THE TASK ▸ Leave the images out and repeat the data exactly as given.
<<<<
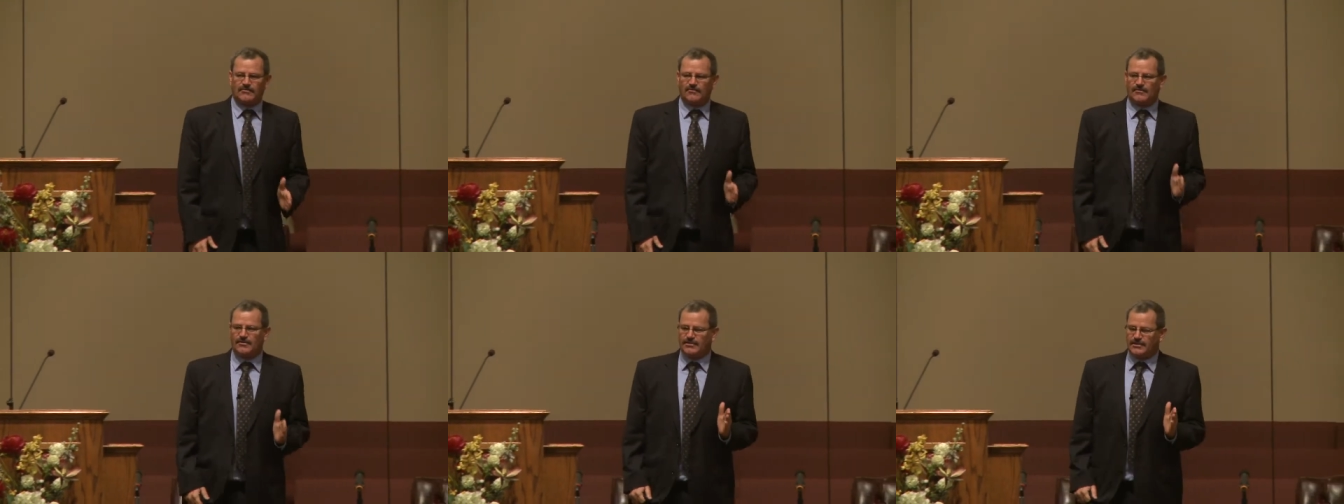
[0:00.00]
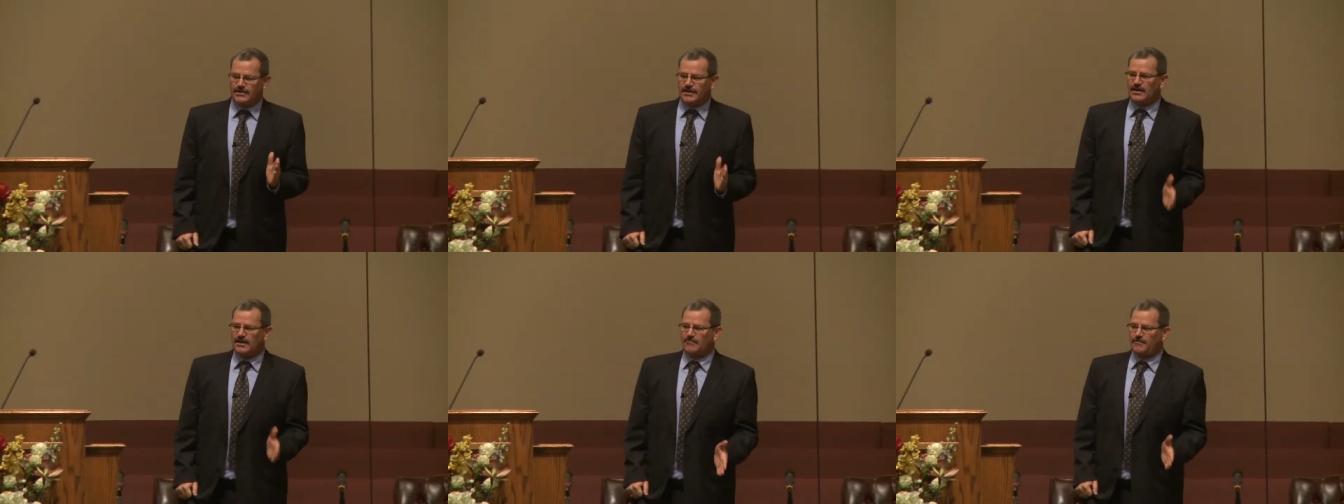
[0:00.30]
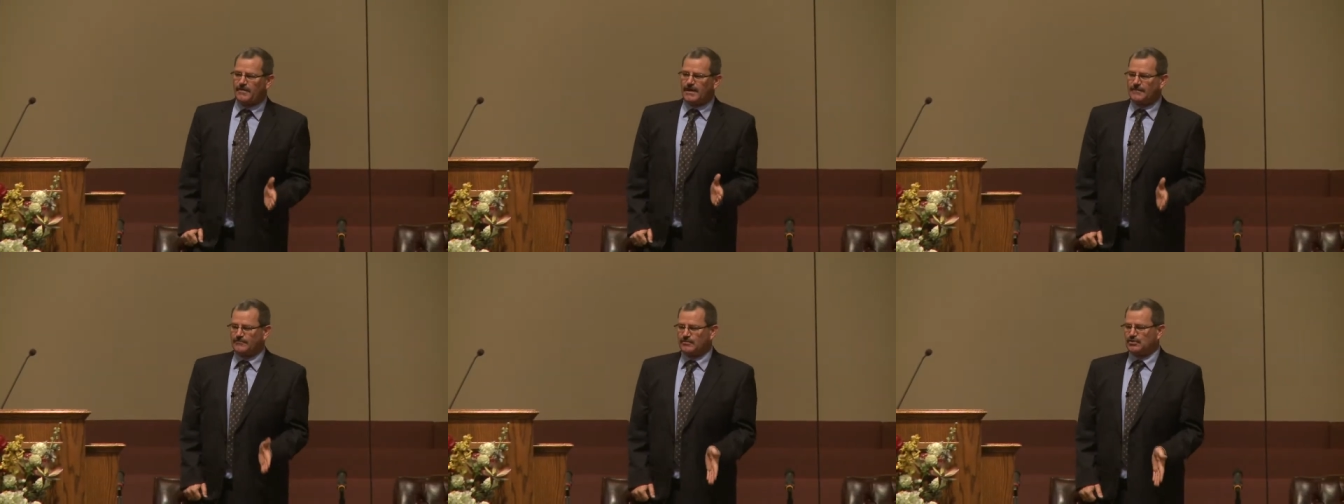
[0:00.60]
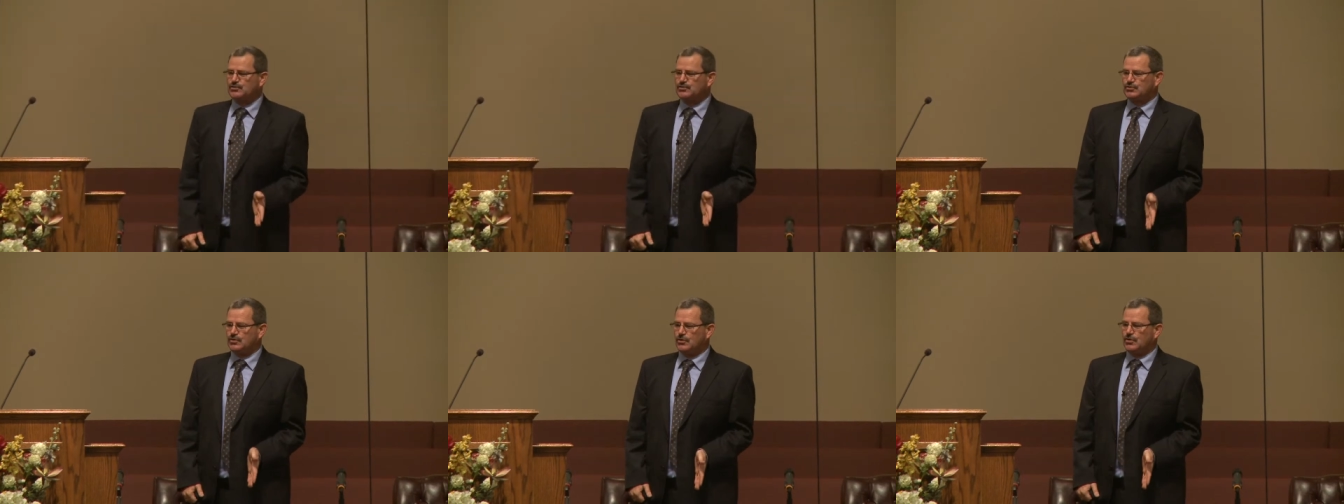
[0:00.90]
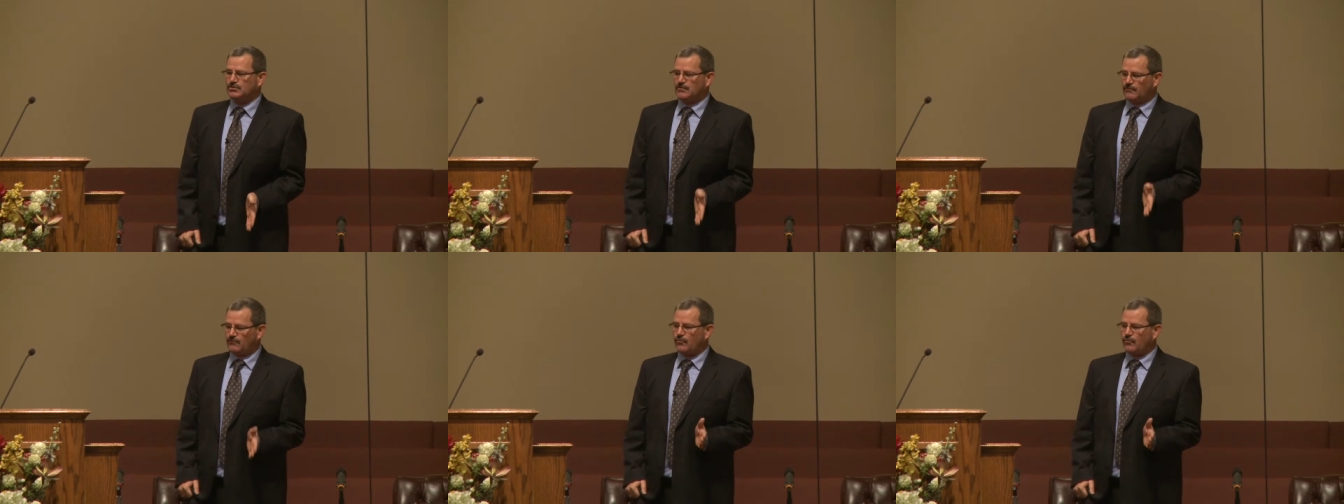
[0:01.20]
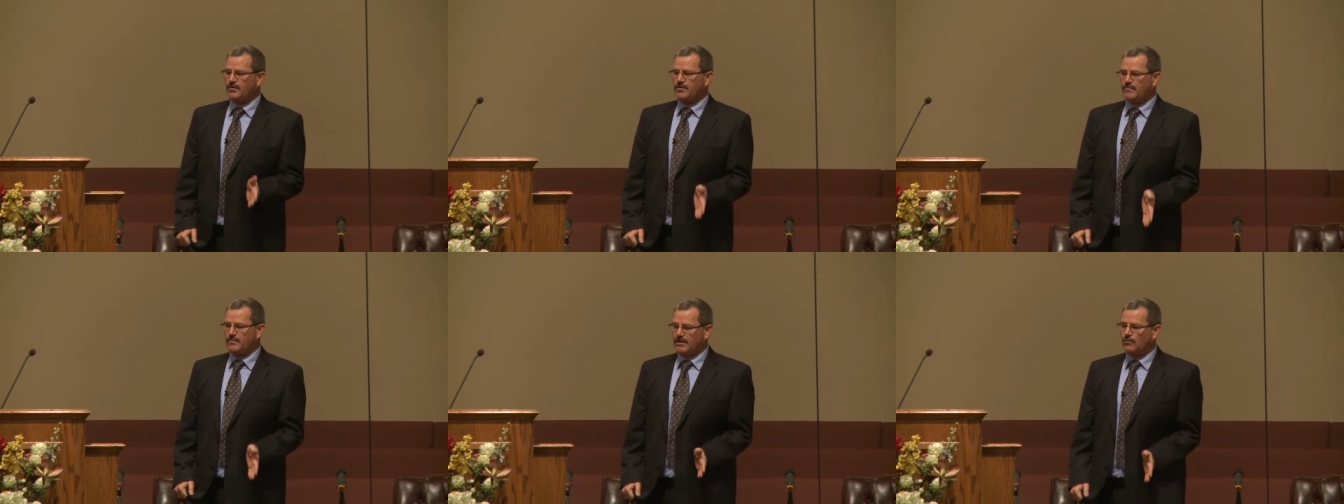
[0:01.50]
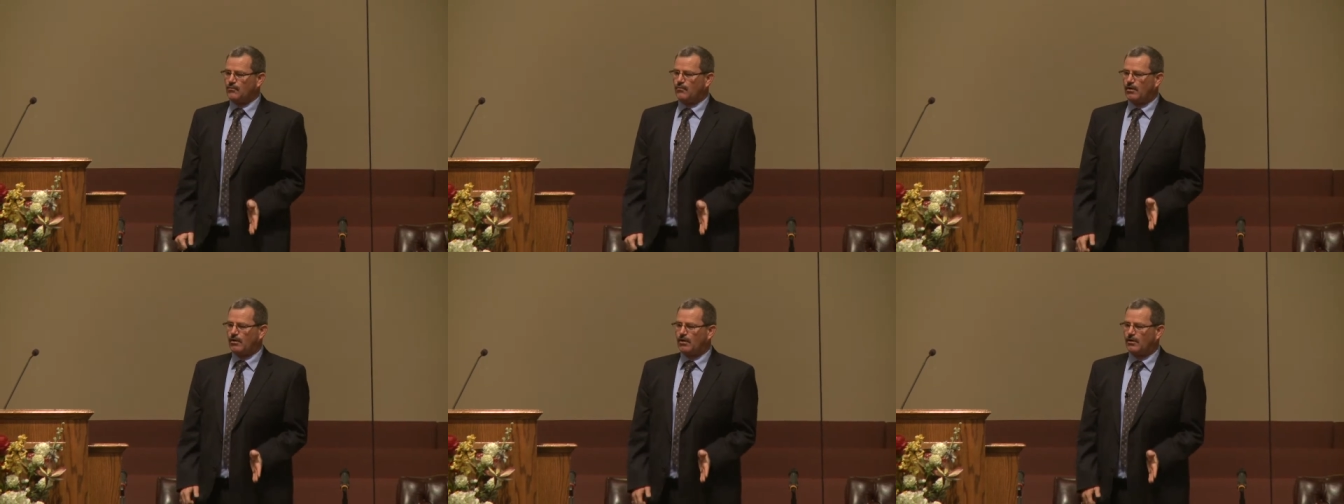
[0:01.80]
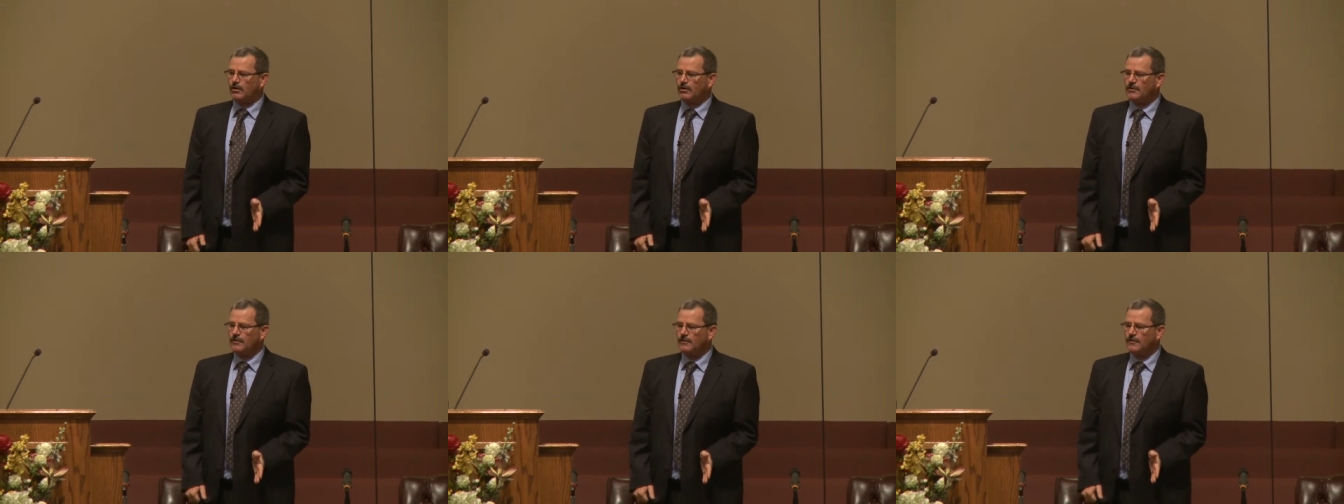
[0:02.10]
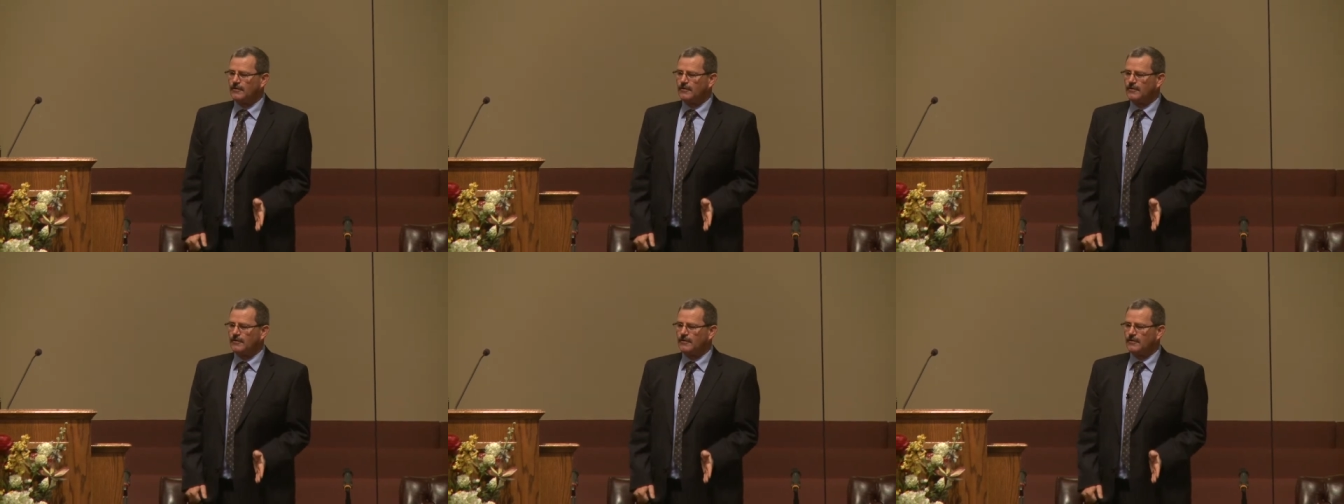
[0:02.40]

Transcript: to the next Baptist church, a 40-minute walk.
>>>>
EXERCISE ANSWER ▸
[0:00.00]
[0:00.30]
[0:00.60]
[0:00.90]
[0:01.20]
[0:01.50]
[0:01.80]
[0:02.10]
[0:02.40]

Transcript: to the next Baptist church, a 40-minute walk.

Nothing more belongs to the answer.